FILE - In this Jan. 18, 2011 file photo, a customer exits a Wells Fargo bank branch in Los Angeles. Wells Fargo & Co. said Tuesday, July 19, 2011, its second-quarter profit rose 30 percent, boosted by a release of reserves set aside to cover souring loans as its customers continued to improve their loan and credit card payments. (AP Photo/Reed Saxon, file) (AP)

Did Wells Fargo prey on black borrowers?

The Justice Department probes claims that the bank targeted minorities with sub-prime loans

Natasha Lennard
July 27, 2011 9:28PM (UTC)

Staggering findings have emerged about the vast extent to which minority households were worse hit by the housing market crash than white households, as we reported Tuesday. Now The Huffington Post is reporting that the Department of Justice is preparing a lawsuit against Wells Fargo, the nation's largest home mortgage lender, for "allegedly preying upon African American borrowers during the housing bubble and steering them into high-cost sub-prime loans."

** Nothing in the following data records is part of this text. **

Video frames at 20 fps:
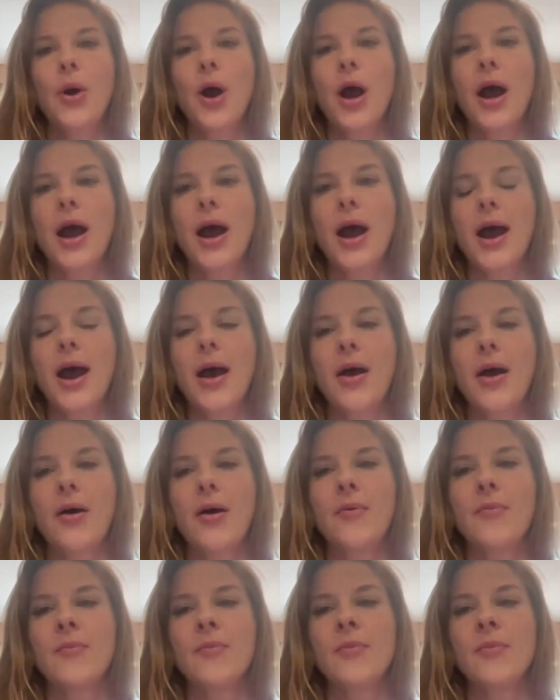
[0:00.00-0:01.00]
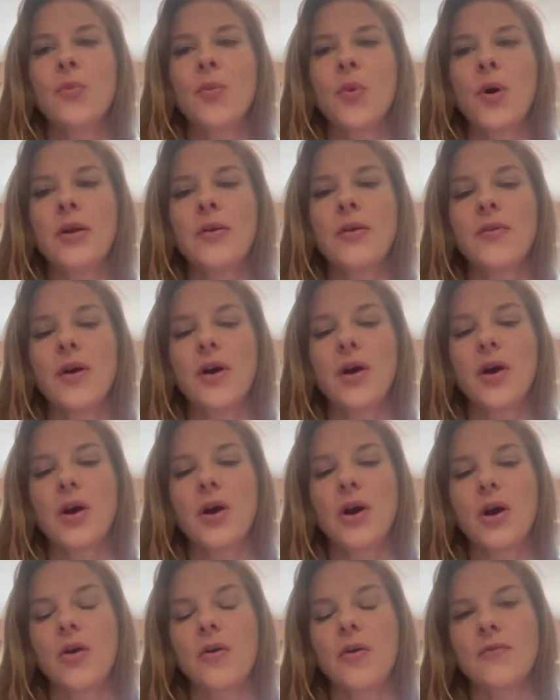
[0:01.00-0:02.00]
One of
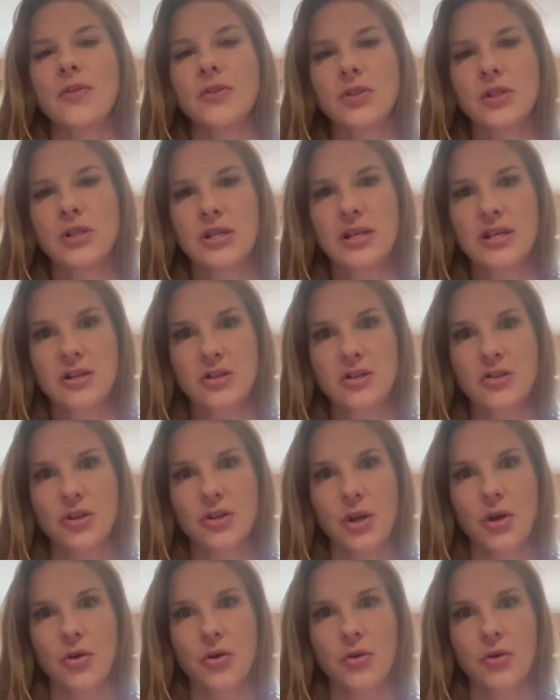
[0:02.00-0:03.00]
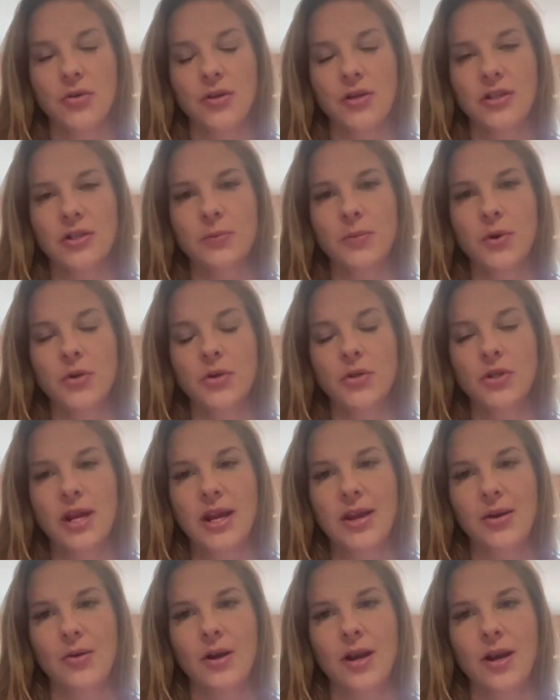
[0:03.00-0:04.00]
our volunteers at All Things
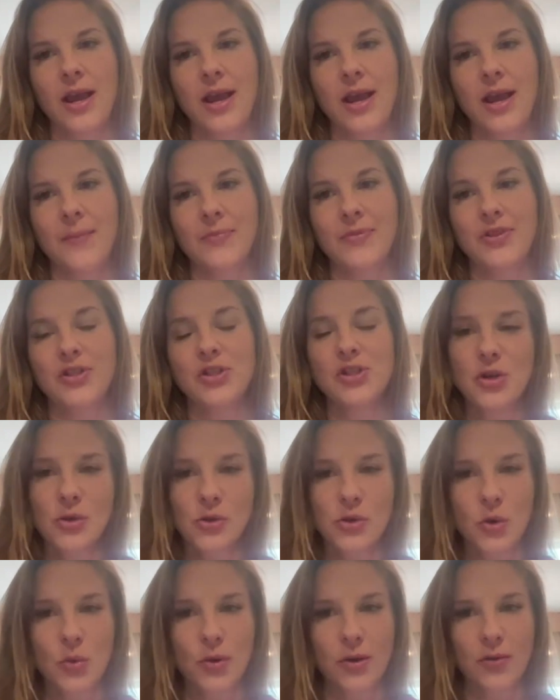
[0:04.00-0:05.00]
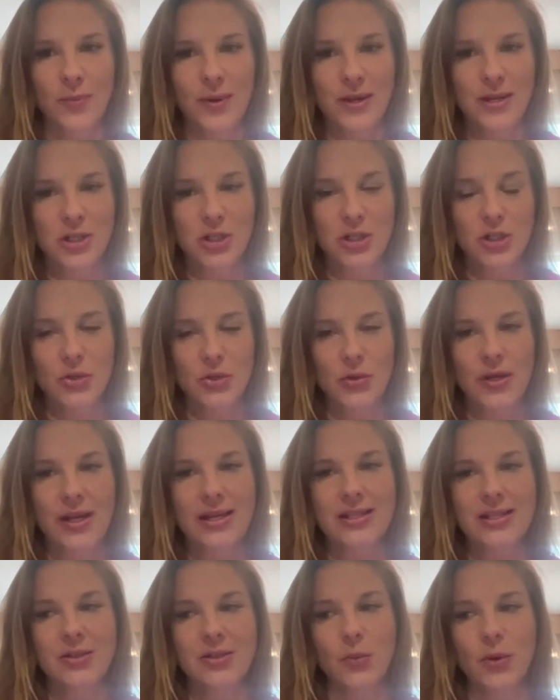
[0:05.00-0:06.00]
Blockchain, she's also one of my
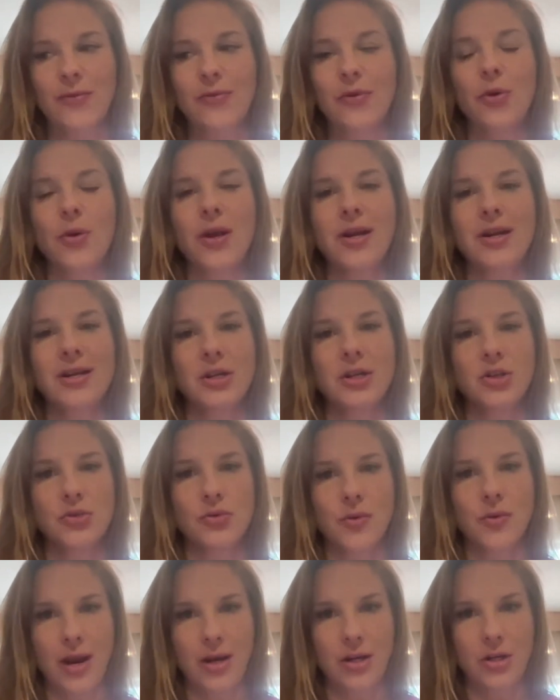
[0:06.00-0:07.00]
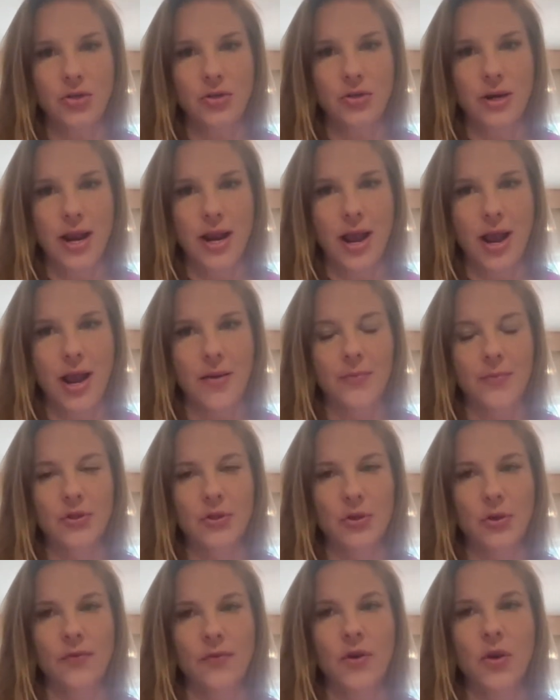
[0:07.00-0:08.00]
students. We've created a directory hub.
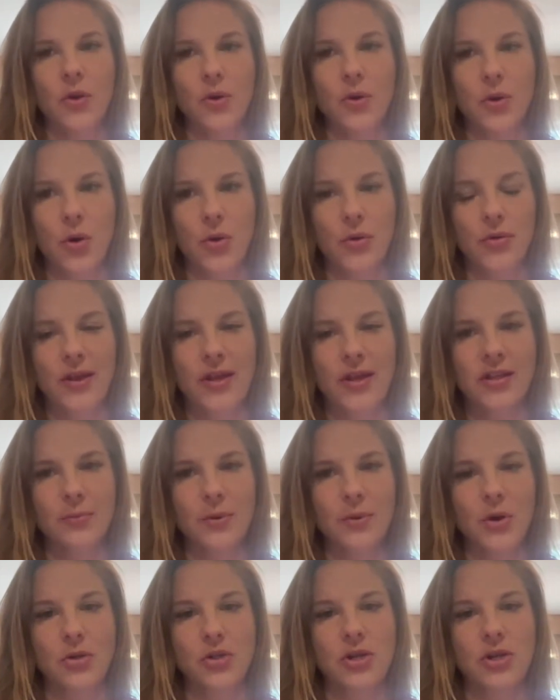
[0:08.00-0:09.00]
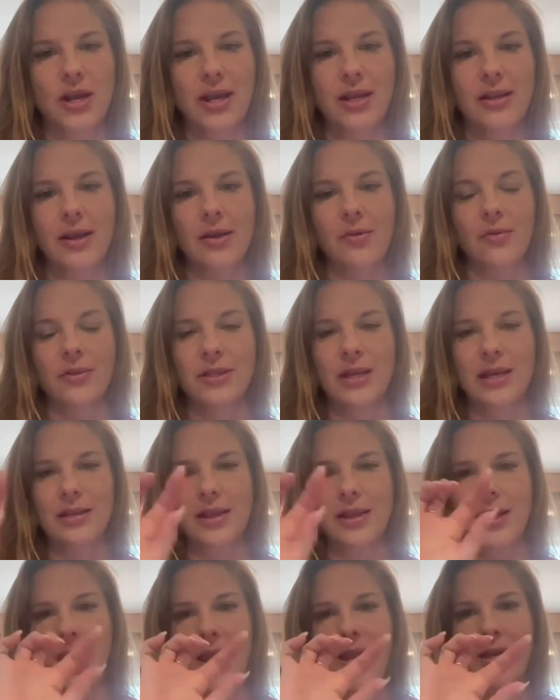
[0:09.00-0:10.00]
So if you go to All Things Blockchain, it will say
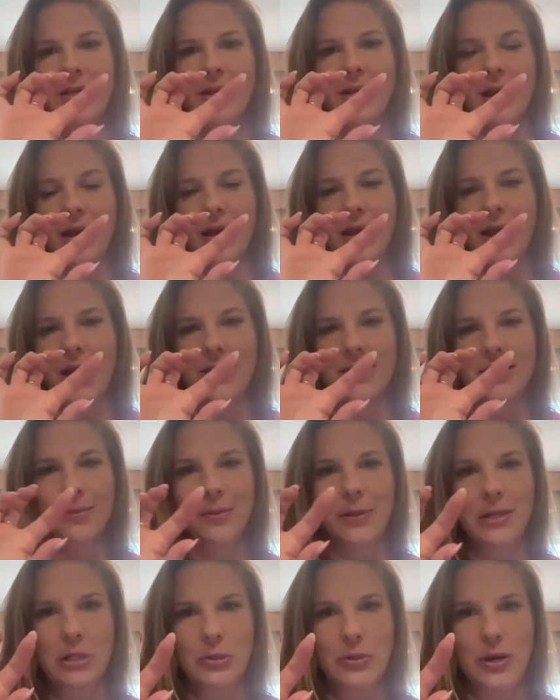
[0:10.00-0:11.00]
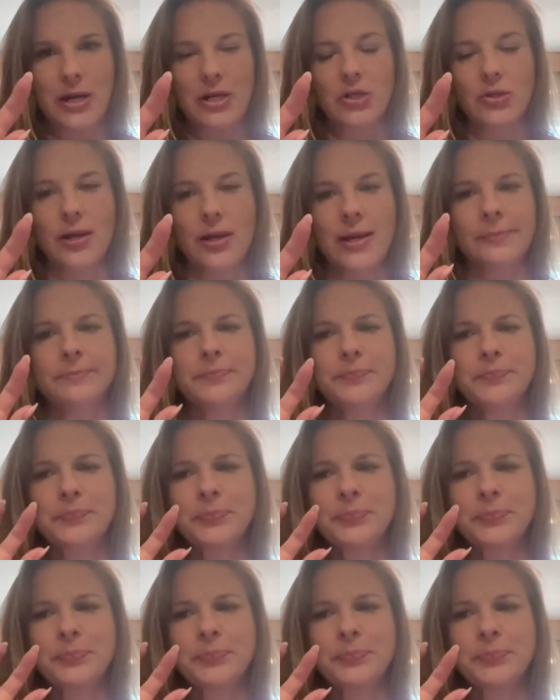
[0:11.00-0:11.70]
like ATB directory.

The DOJ action -- currently in pre-lawsuit negotiations as the bank hopes to settle and avoid a public lawsuit -- is not the first instance of discrimination allegations brought against Wells Fargo. In an ongoing case, the city of Baltimore is also charging that predominantly black neighborhoods were targeted, even though the bank knew that borrowers in these areas were likely to default ultimately. (Defaults in these instances didn't matter to the mortgage lending giant, since the loans had been sold on to investors). Wells Fargo denies the accusations.


"We're a majority African American community, and there are people in this city who take great offense when institutions take advantage of a community's historical lack of access to credit, and in some cases lack of sophistication, by putting them in loans they can't afford," George Nilson, Baltimore's city solicitor, told HuffPo. A judge has also allowed a similar discrimination lawsuit brought by the city of Memphis to proceed against the bank.

Wells Fargo also last week agreed to pay $85 million to settle civil charges that it falsified loan documents and pushed borrowers toward sub-prime mortgages with higher interest rates during the housing boom. The fine was the largest ever imposed by the Federal Reserve in a consumer-enforcement case.